Heavy Liquid-Metal Coolant Technology
It is suggested to install several sensors in the BRS-GPG reactor circuit to monitor oxygen thermodynamic activity in HLMC. Upon corresponding signals from these sensors, it is suggested to monitor the status of the circuit and the serviceability of the protective oxide coatings. After receiving a signal stating a reduction in oxygen content in HLMC, it is suggested to carry out input of gaseous oxygen into the HLMC volume through capturing an oxygen-containing gaseous phase in HLMC jets (sprays) at the pump inlet. After receiving a signal stating an increase in oxygen content in HLMC, the same method is used to input a hydrogen-containing gaseous mixture into the HLMC volume at the main circulation pump inlet.
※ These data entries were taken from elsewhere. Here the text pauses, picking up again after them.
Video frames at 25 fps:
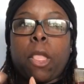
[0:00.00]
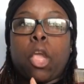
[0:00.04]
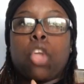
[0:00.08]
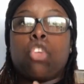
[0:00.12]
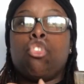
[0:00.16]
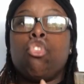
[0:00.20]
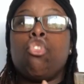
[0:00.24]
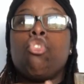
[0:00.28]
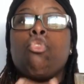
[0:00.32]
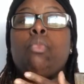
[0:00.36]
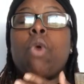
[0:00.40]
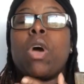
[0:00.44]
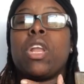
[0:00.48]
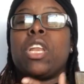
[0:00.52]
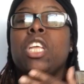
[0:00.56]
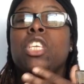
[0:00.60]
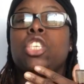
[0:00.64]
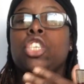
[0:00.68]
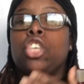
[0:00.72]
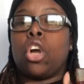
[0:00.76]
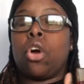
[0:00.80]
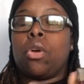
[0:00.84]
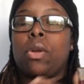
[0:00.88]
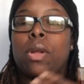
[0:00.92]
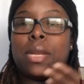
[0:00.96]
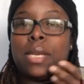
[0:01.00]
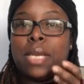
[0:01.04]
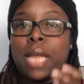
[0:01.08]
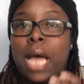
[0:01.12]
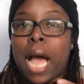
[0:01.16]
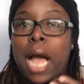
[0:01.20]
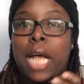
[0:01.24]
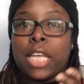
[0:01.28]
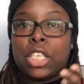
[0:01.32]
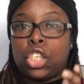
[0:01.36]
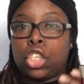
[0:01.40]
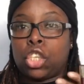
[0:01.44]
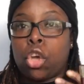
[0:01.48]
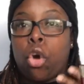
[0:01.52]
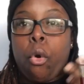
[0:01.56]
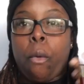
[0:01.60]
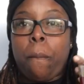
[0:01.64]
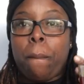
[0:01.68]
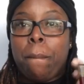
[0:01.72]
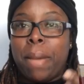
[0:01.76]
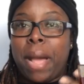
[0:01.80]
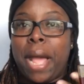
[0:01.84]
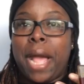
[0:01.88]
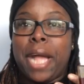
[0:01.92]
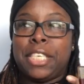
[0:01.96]
you want this girl to die
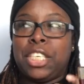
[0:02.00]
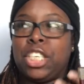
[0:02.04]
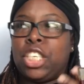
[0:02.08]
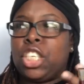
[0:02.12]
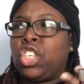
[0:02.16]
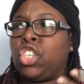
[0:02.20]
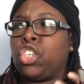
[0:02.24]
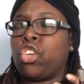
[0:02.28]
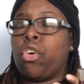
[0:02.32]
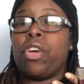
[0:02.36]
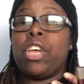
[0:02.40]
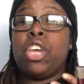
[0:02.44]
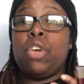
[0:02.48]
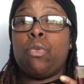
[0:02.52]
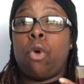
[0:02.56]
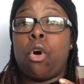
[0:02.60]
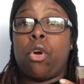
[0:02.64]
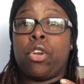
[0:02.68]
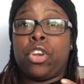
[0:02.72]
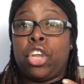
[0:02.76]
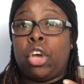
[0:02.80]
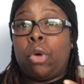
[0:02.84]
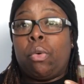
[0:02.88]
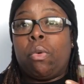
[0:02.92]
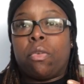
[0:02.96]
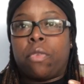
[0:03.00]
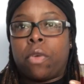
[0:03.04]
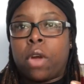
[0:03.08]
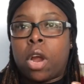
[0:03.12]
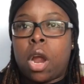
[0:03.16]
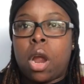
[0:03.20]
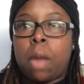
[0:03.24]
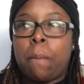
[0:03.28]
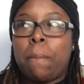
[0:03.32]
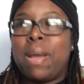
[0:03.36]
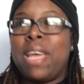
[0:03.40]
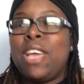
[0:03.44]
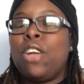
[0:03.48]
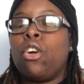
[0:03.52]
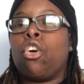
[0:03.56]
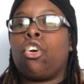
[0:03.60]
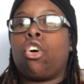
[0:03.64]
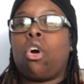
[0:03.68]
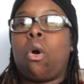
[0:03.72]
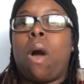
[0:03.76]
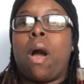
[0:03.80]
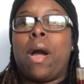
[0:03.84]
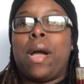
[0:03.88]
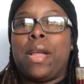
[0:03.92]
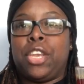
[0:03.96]
so bad just so he won't deal with her, but he gonna
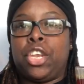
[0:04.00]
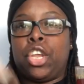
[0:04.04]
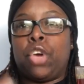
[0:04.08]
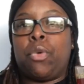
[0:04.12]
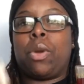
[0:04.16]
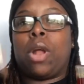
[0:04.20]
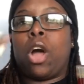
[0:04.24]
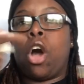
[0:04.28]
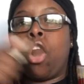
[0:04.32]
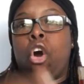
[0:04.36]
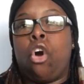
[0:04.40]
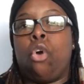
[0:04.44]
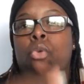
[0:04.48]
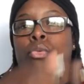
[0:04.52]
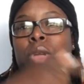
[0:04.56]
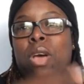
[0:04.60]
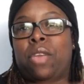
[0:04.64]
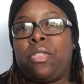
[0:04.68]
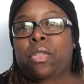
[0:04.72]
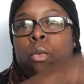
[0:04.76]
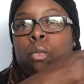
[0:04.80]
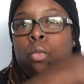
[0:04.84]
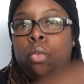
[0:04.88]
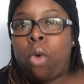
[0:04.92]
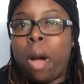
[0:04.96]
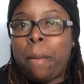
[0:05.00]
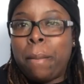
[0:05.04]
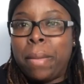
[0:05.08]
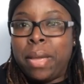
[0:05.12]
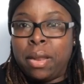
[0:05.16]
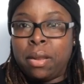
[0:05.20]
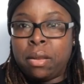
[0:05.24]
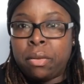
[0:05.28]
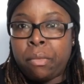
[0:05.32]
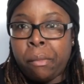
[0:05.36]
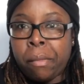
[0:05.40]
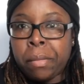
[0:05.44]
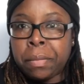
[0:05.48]
go out and deal with a whole nother woman.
The finely-divided oxidizing or fuel-rich gaseous phase within the two-component flow downstream of the pump is supplied to the reactor core and further to the steam generator sections. The gaseous mixtures are separated from HLMC at free levels in the circuit (in steam generators, pumps). Such method and the mass-exchanger have been investigated and practiced to perfection on HLMC benches at the NNSTU and are used as a standard device in an installation for testing and developing models of the BREST-OD-300 plant pump flow part with a rated consumption of the lead coolant up to 2000 t/hour [3].
4. Conclusions
Using HLMC in fast rectors is maximum effective and economical in comparison with gas, water or sodium reactors. Developing of fast reactors with HLMC is one the priority goals in atomic industry. Creating of this rector can solve many important problems, like increased safety, creation of closed fuel cycle, etc.
New unconventional technical solutions of the capacity range (50 - 250 MW) of low and medium-powered reactor plants cooled with lead and lead-bismuth coolants have been proposed and are experimentally developed in NNSTU. These solutions will improve the safety of a power-generating unit in case of the hazardous emergency “interloop leakiness of steam generator” at any reasonable amount of water and steam ingress to the reactor circuit. The new solutions make it possible to enhance the cost effectiveness of a power-generating unit through reducing the reactor circuit mass-dimensional characteristics.